Taking the records below, count the lines in which "from" appears and supply only the count.
● ● ●
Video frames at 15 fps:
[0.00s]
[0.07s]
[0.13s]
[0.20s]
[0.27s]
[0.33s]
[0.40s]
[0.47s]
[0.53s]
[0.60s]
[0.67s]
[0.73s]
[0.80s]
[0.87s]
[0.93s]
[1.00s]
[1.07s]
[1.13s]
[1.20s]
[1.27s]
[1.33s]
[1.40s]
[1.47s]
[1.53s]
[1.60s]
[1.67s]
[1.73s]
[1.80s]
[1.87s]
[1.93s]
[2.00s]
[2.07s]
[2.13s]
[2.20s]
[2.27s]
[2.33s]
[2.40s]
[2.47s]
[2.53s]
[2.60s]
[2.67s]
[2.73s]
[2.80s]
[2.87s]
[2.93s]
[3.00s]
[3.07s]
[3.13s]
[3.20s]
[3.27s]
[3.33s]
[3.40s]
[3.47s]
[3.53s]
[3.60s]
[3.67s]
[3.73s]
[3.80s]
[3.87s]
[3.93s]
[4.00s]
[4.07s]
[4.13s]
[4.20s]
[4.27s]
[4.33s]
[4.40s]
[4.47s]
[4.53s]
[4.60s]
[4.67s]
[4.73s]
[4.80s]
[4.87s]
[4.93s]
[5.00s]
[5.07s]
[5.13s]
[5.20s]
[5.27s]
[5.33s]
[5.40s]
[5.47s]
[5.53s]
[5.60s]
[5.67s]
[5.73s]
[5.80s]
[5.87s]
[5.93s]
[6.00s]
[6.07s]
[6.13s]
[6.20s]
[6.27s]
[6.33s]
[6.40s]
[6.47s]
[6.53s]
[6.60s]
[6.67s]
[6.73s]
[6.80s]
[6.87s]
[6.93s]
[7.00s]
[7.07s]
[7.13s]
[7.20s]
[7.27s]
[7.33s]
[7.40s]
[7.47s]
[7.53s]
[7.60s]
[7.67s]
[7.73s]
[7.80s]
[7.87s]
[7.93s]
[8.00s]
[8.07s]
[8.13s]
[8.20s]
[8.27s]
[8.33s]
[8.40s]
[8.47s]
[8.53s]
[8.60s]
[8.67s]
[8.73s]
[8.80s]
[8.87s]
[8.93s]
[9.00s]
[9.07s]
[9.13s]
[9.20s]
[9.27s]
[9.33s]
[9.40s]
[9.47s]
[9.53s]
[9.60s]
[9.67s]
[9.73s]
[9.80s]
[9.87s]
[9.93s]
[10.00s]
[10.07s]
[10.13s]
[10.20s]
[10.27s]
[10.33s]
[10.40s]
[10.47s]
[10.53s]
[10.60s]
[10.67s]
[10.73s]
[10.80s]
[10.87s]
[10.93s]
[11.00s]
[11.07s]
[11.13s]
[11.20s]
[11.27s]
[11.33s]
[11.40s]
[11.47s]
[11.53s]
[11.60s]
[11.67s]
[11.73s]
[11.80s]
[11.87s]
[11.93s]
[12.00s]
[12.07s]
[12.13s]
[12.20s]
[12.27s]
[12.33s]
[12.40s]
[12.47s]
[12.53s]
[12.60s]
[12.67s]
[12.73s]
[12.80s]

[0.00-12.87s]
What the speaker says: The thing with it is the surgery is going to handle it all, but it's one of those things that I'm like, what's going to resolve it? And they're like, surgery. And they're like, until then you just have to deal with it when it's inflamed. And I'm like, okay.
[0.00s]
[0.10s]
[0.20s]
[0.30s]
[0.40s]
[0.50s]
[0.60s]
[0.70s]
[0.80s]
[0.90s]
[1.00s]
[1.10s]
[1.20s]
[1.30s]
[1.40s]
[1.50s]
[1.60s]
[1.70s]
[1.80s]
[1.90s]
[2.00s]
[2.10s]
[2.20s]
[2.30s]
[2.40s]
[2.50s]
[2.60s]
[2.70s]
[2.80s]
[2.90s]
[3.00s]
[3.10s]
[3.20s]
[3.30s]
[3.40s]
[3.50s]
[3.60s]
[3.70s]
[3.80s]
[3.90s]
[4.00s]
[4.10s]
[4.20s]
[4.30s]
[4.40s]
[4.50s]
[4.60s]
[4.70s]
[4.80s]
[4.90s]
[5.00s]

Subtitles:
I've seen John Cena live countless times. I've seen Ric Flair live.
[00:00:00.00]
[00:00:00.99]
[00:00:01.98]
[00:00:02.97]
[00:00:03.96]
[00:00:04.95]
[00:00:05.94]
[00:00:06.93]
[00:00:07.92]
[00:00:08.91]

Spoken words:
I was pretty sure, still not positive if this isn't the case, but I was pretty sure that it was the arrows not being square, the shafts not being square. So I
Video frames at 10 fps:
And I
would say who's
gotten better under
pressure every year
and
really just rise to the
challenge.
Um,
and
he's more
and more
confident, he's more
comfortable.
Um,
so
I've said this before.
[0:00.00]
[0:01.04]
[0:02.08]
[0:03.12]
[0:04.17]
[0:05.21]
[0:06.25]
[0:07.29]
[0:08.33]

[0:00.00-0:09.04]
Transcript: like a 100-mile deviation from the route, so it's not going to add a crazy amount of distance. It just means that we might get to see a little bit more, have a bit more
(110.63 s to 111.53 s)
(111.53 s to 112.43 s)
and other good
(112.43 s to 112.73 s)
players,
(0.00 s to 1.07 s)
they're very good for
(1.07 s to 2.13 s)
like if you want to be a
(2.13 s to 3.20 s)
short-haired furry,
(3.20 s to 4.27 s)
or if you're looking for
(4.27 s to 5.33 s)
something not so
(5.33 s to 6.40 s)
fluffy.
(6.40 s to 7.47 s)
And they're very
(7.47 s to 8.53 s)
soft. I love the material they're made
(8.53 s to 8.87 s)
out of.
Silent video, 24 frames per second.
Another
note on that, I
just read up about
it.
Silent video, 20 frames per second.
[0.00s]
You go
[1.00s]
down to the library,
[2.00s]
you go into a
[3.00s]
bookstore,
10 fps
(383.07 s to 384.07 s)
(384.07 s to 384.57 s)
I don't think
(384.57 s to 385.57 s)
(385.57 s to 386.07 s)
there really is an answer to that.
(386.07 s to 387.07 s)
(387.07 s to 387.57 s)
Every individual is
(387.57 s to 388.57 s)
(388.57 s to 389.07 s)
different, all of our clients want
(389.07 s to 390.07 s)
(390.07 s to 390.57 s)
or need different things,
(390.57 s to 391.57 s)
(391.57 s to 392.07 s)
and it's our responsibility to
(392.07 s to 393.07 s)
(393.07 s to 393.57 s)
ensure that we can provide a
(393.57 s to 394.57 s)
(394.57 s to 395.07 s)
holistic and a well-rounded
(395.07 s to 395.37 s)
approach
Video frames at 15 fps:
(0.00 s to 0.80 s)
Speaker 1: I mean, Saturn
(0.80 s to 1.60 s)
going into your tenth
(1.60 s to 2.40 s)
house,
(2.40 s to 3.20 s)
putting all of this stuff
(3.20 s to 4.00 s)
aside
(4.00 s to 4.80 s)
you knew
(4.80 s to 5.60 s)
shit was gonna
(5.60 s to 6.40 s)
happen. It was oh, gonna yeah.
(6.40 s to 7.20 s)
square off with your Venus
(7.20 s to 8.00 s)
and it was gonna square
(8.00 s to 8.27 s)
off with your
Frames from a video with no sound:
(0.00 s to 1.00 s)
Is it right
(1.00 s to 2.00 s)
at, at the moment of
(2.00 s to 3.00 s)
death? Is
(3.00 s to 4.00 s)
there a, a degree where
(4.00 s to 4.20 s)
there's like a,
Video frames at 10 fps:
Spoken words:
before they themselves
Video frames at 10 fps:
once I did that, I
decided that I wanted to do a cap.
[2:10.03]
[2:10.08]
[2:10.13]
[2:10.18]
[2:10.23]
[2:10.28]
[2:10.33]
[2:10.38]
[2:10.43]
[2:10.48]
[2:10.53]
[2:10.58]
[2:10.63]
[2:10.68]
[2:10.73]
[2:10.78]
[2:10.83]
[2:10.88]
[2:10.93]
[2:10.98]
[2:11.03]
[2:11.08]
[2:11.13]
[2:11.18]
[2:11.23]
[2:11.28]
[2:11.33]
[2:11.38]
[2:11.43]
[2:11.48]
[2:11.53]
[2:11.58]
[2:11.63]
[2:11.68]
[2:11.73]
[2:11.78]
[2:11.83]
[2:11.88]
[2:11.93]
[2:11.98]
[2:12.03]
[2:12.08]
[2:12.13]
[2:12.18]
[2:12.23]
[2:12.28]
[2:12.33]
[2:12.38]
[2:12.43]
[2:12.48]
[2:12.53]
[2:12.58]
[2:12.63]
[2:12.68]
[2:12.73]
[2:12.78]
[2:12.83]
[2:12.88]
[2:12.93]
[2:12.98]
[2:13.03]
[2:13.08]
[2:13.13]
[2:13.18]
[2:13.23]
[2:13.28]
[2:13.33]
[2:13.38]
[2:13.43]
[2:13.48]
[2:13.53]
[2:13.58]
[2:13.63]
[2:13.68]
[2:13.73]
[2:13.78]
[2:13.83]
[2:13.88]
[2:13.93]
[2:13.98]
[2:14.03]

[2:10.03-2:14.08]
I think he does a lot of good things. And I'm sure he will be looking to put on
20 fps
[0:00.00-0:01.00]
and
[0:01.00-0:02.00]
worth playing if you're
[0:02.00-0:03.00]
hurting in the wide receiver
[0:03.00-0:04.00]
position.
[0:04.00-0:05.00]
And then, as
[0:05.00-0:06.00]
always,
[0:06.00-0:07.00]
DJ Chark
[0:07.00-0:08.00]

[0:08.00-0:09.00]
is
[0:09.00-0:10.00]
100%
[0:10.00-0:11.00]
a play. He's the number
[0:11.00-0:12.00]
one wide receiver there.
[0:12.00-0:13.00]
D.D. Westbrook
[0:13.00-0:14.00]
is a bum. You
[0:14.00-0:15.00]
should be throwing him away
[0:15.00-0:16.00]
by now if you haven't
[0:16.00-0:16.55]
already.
● ● ●
» TASK RESPONSE
2